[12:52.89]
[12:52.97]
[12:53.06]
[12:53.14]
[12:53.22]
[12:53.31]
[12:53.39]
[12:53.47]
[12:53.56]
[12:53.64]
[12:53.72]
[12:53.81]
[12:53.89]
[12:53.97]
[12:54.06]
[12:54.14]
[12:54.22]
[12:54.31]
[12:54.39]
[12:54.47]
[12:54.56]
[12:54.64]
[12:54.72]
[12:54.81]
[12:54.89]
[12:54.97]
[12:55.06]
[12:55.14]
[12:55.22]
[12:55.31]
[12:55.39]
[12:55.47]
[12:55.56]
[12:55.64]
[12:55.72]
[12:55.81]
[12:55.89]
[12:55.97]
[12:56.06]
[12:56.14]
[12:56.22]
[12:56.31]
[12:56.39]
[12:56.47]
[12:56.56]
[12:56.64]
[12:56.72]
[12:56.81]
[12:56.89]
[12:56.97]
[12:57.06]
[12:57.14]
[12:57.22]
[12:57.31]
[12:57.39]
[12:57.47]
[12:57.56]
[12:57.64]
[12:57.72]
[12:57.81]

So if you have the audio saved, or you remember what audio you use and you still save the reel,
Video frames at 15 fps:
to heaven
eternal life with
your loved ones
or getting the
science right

----------

Please repeat the listing above in full and exactly.

[12:52.89]
[12:52.97]
[12:53.06]
[12:53.14]
[12:53.22]
[12:53.31]
[12:53.39]
[12:53.47]
[12:53.56]
[12:53.64]
[12:53.72]
[12:53.81]
[12:53.89]
[12:53.97]
[12:54.06]
[12:54.14]
[12:54.22]
[12:54.31]
[12:54.39]
[12:54.47]
[12:54.56]
[12:54.64]
[12:54.72]
[12:54.81]
[12:54.89]
[12:54.97]
[12:55.06]
[12:55.14]
[12:55.22]
[12:55.31]
[12:55.39]
[12:55.47]
[12:55.56]
[12:55.64]
[12:55.72]
[12:55.81]
[12:55.89]
[12:55.97]
[12:56.06]
[12:56.14]
[12:56.22]
[12:56.31]
[12:56.39]
[12:56.47]
[12:56.56]
[12:56.64]
[12:56.72]
[12:56.81]
[12:56.89]
[12:56.97]
[12:57.06]
[12:57.14]
[12:57.22]
[12:57.31]
[12:57.39]
[12:57.47]
[12:57.56]
[12:57.64]
[12:57.72]
[12:57.81]

So if you have the audio saved, or you remember what audio you use and you still save the reel,
Video frames at 15 fps:
to heaven
eternal life with
your loved ones
or getting the
science right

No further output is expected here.